Every project manager has been there. Some team members always forget to fill in some important fields in the project board. Maybe a due date was missed or an assignee wasn’t chosen. Before you know it, tasks are slipping through the cracks without the data they need.
It’s frustrating! But wondering who dropped the ball gets you nowhere; you need solutions. A new monday.com automation feature will notify you when information is missing in certain required columns.
I’ll explain how this automation works and how to set this up. Let’s solve these empty field issues for good.
How Automations Work in a Board
I have created a demo “Bugs Board” to show you how automations work. We all know how important it is to track any defects, whether it’s issues on a website, within an app, or with a product itself. Bugs need to be documented and prioritized so developers know what to work on fixing.
Within this board, there’s a column called “Customer Impact” that will be crucial for our automation. That field allows us to rate each bug by how much of an impact it’s having on customers. A high impact bug means it’s super critical for our dev team to prioritize, while a low impact one may not be as urgent to resolve.

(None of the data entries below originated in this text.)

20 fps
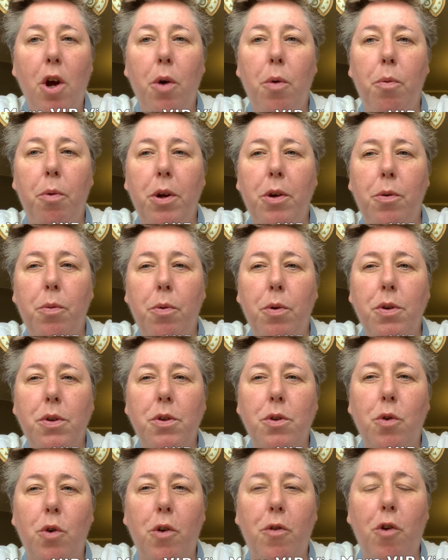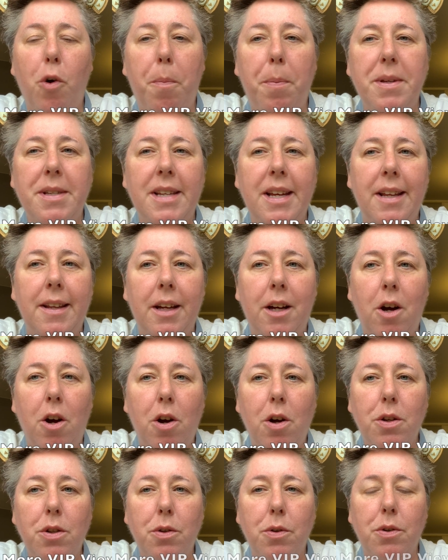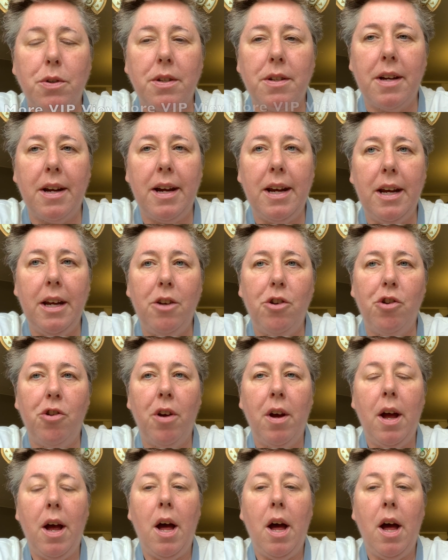which was sort of opposite the castle stage.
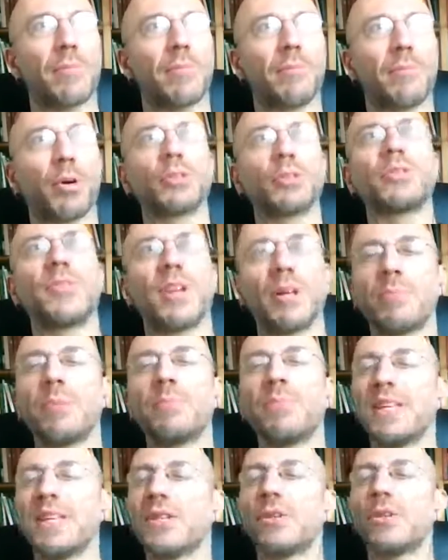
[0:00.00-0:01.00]

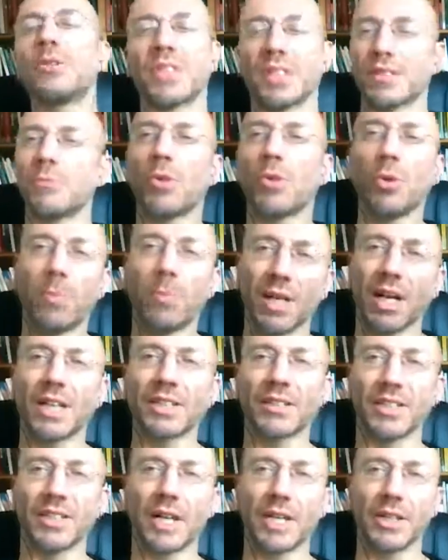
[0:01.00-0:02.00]
post-development being used as a
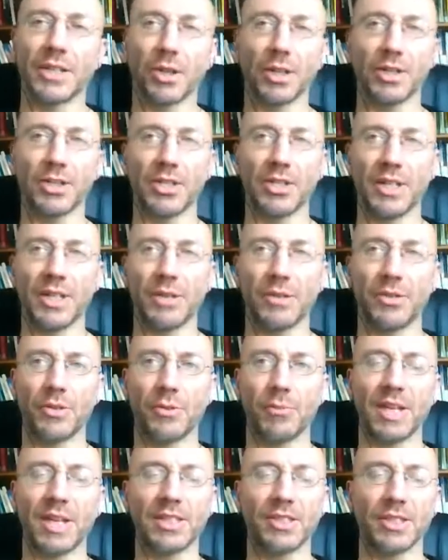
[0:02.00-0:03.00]
mobilizing ideology
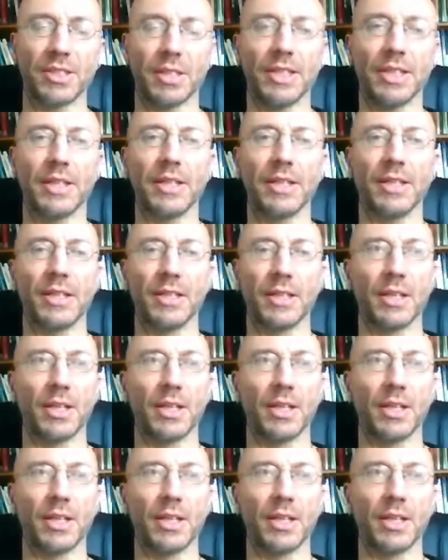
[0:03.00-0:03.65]
to basically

By setting up the automation to watch that particular column, it will ensure nothing slips through the cracks without a rating. That way, our priority level stays accurate and we’re focusing efforts on what matters most to customers.
Setting up the Automations: Option 1
There are a few different ways we can set up this automation within monday.com. First, let me head over to the “Automate” section and click on “Create custom automation.”

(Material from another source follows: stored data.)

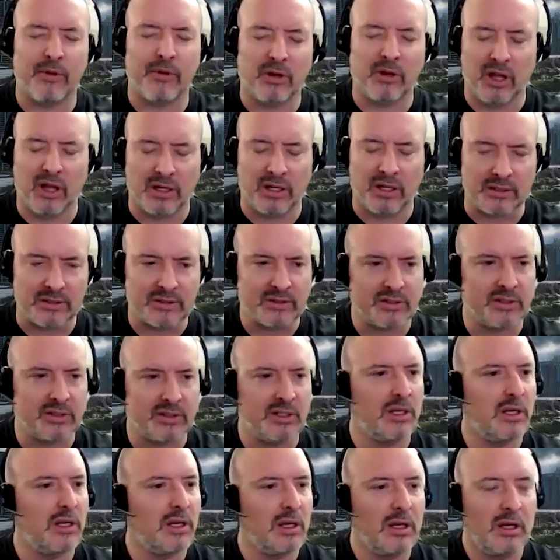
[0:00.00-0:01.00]
of their lungs.
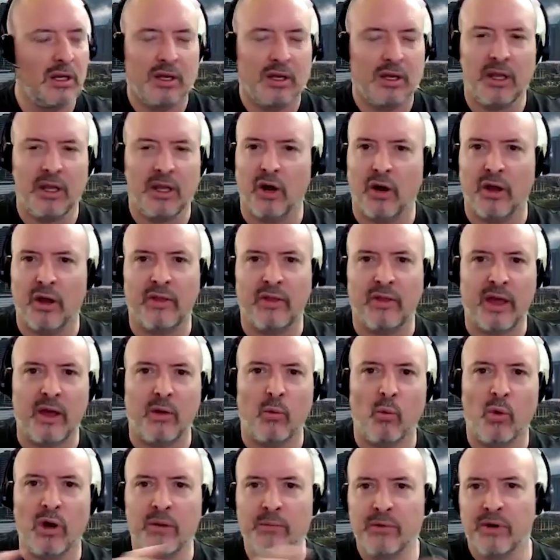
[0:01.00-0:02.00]
You know, and that
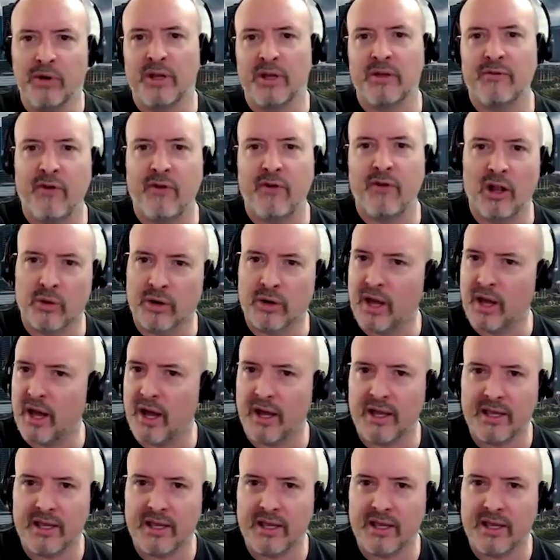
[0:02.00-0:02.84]
one million follower guy,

Automations always require an “action,” so I’ll start by choosing “When status changes to…” For this example, I’m using “Working on it” as the new status. But here’s the key part – I want to add a check to make sure the developer working on the bug filled out the important “Customer Impact” field.

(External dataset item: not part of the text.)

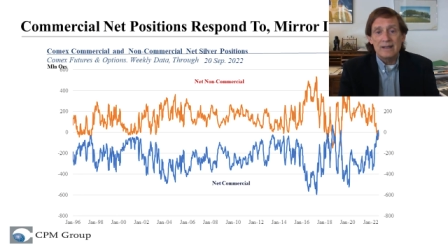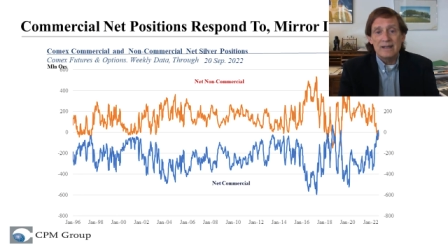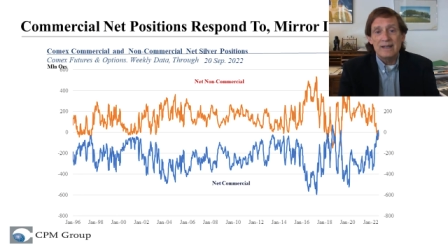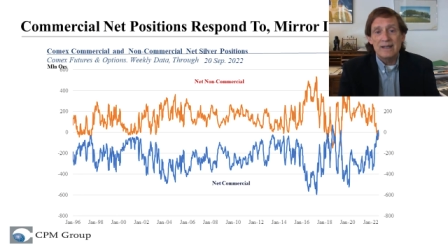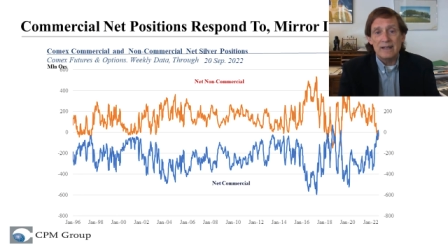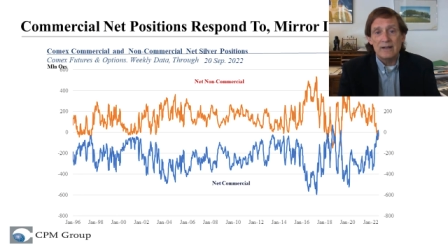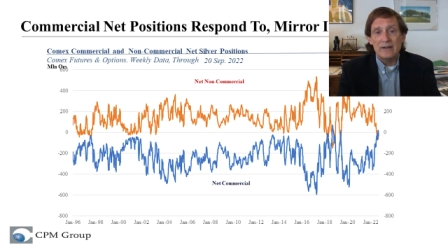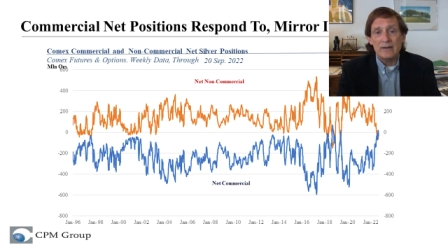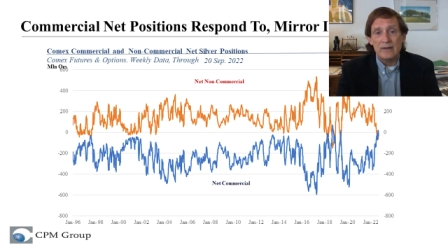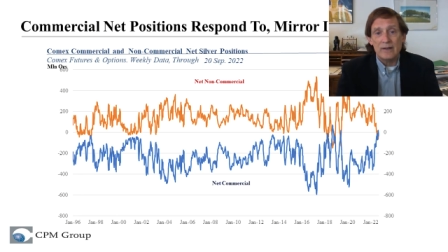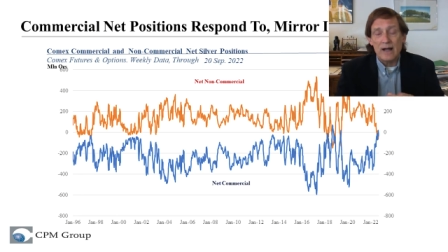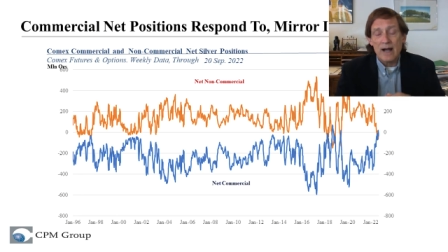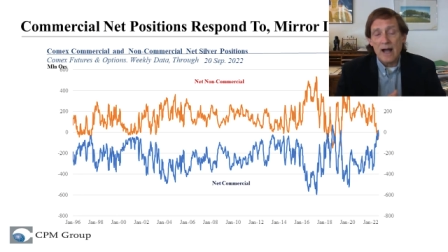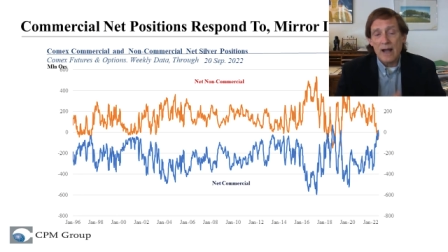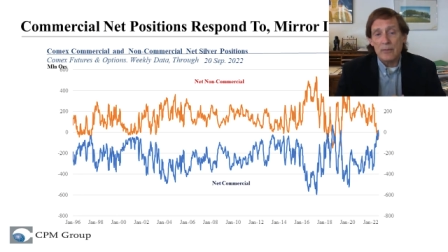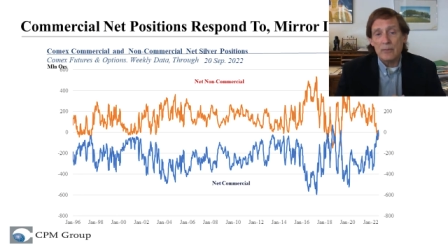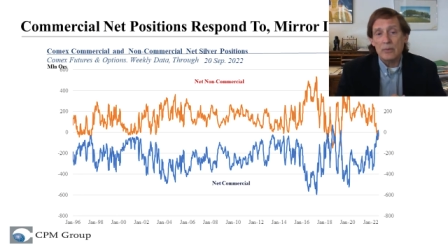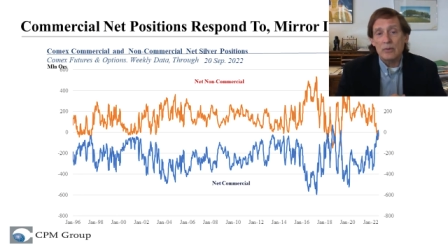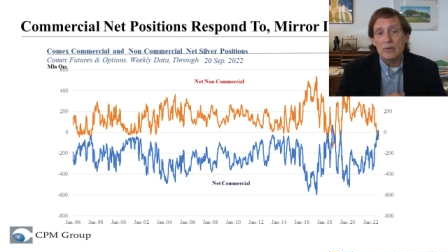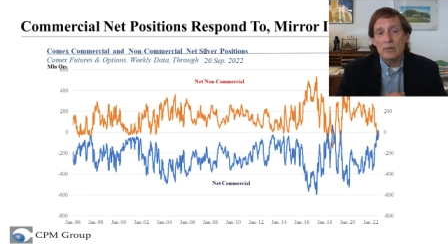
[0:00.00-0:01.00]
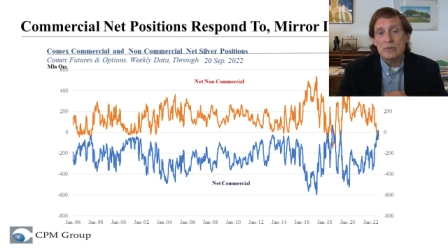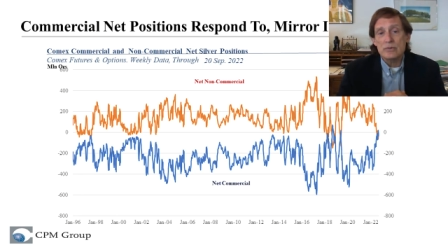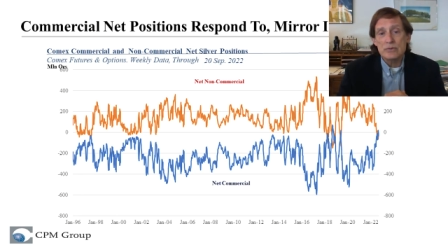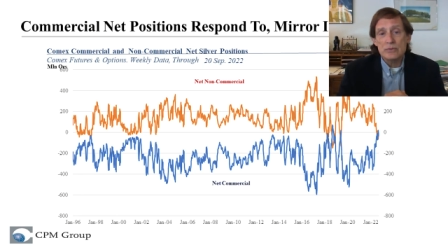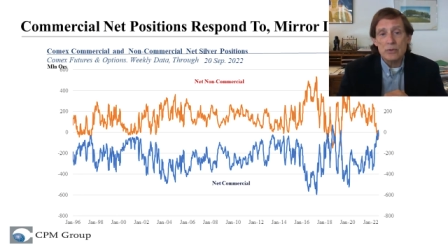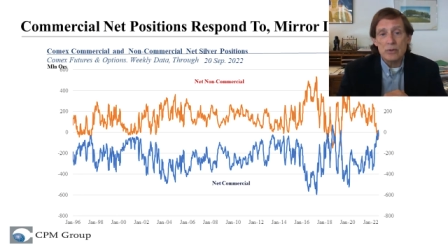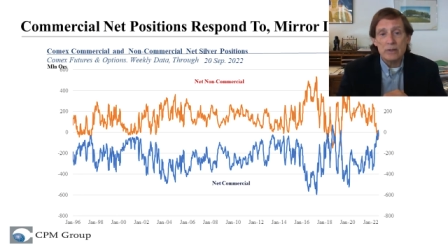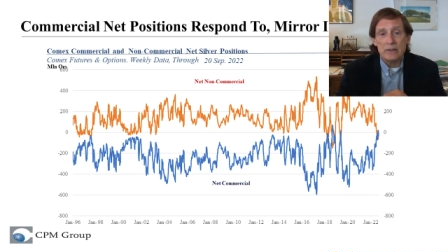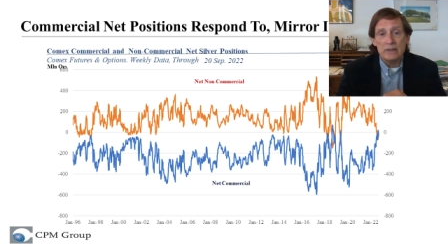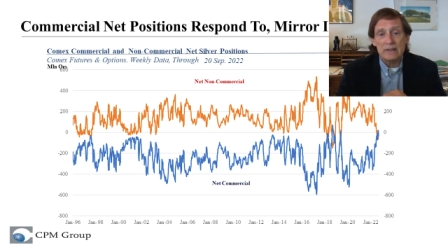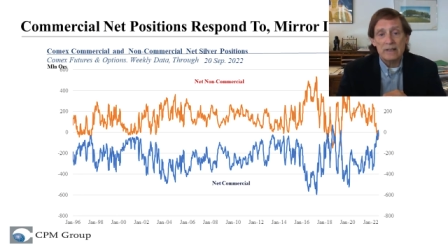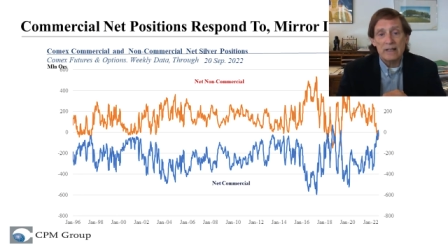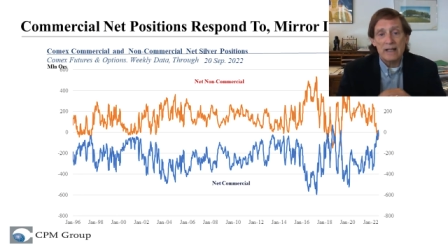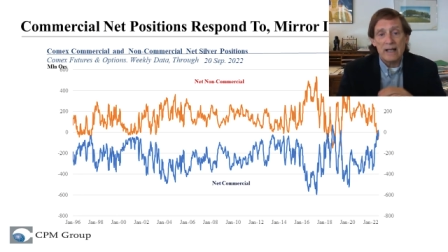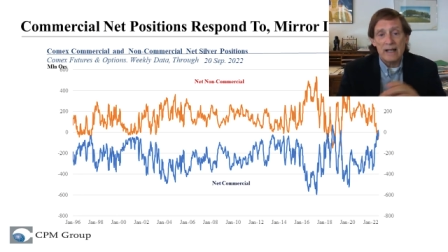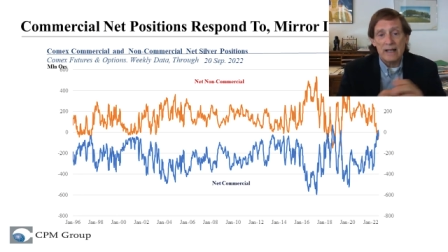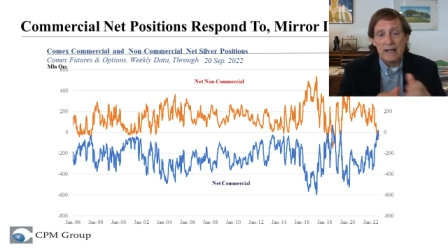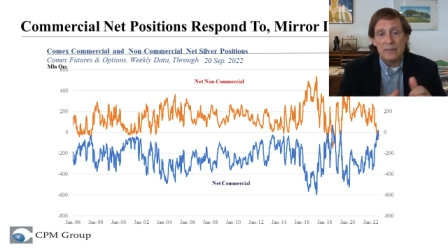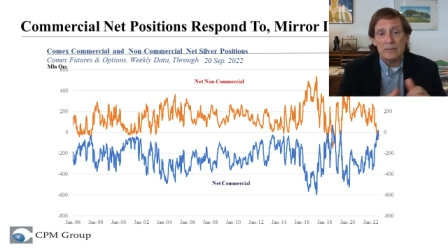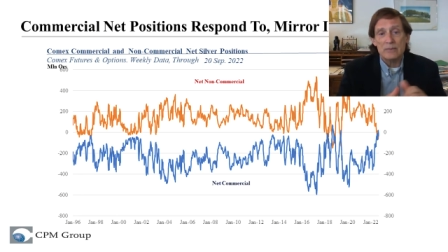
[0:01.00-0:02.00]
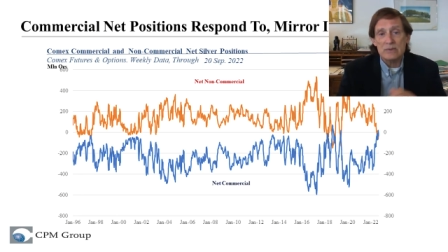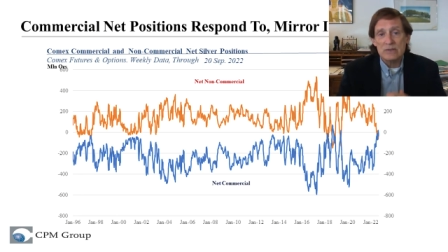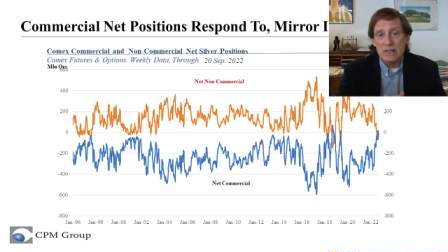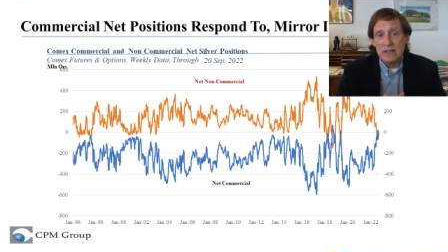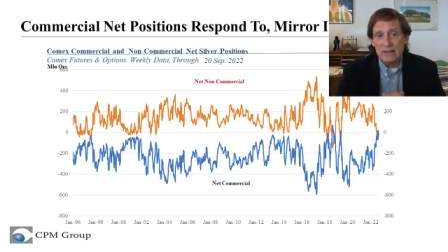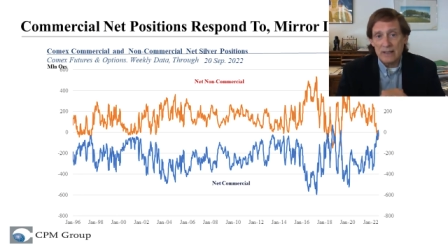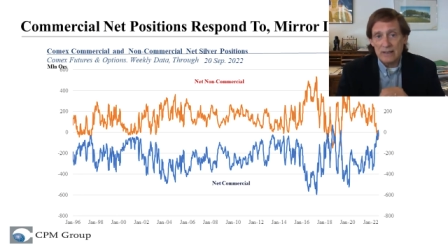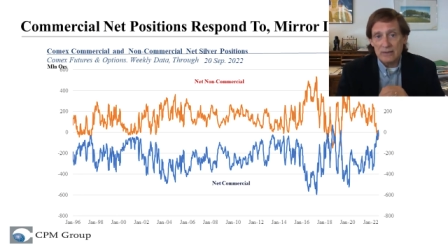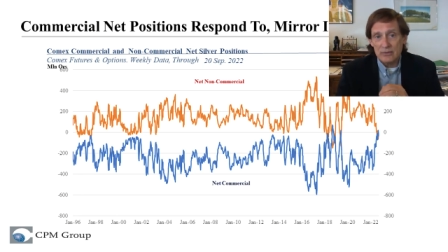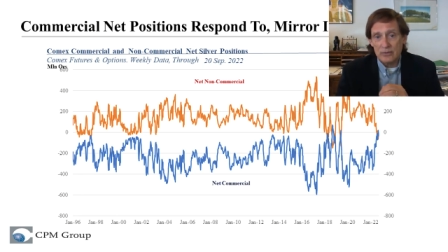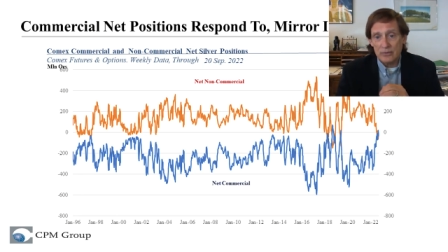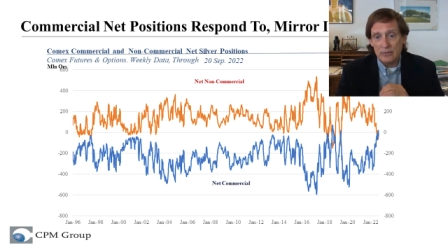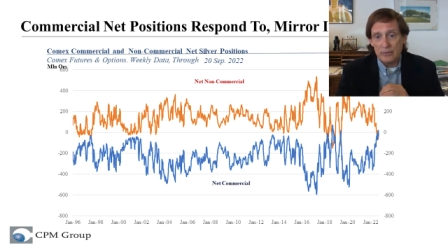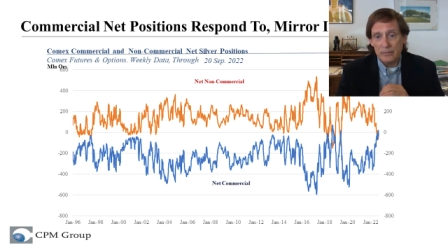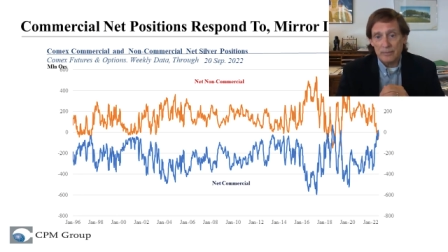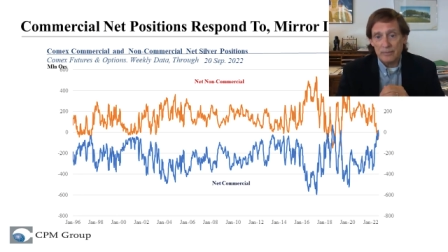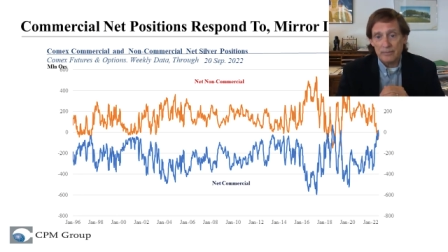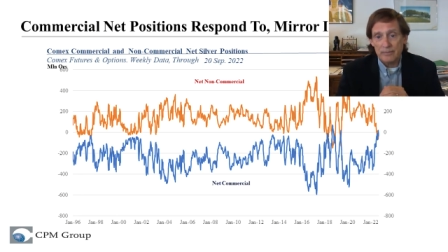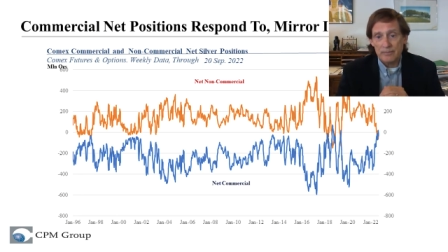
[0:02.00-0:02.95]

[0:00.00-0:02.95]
here, I will go short and I will sell that to you.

That’s where the qualifier option comes in. I’ll click the “+” button and select “Column is empty.” This allows me to specify that if the “Customer Impact” column remains blank after the status changes, then it should trigger my notification action.
That way, someone on our team will be alerted that the developer may have overlooked evaluating the impact on customers before starting work. Since understanding that level of impact is crucial, this automation should help ensure issues are taken care of based on priority.
Setting up Automations: Option 2
Here’s another option we could set up using this automation feature.
Instead of checking only when status changes, we can build it to trigger when an item is moved to a new group as well.
Say we have a group called “Open Bugs”. We can create an automation that kicks in when an item is moved to that group. Then, we add the same qualifier that it checks if the “Customer Impact” column is empty.
If that column remains blank after the move, it would kick off our notification. We could also have it automatically change the status back to “Missing Info”, which is a new placeholder status we would add first.
With that in place, when a developer moves a bug to “Open” and starts working on it but neglected to fill in the critical customer impact data, their status would flip back to “Missing Info”.
And the automation could send a notice directly to that developer reminding them to go back and add the important missing context before proceeding further.
This two-part automation helps guide the process and ensures no important task goes unnoticed due to incomplete information.
The empty column automation is an easy way to catch when a team member forgets adding important information to your monday.com boards. Instead of manually checking for blank fields, it serves as an upfront notification so you don’t miss any task update.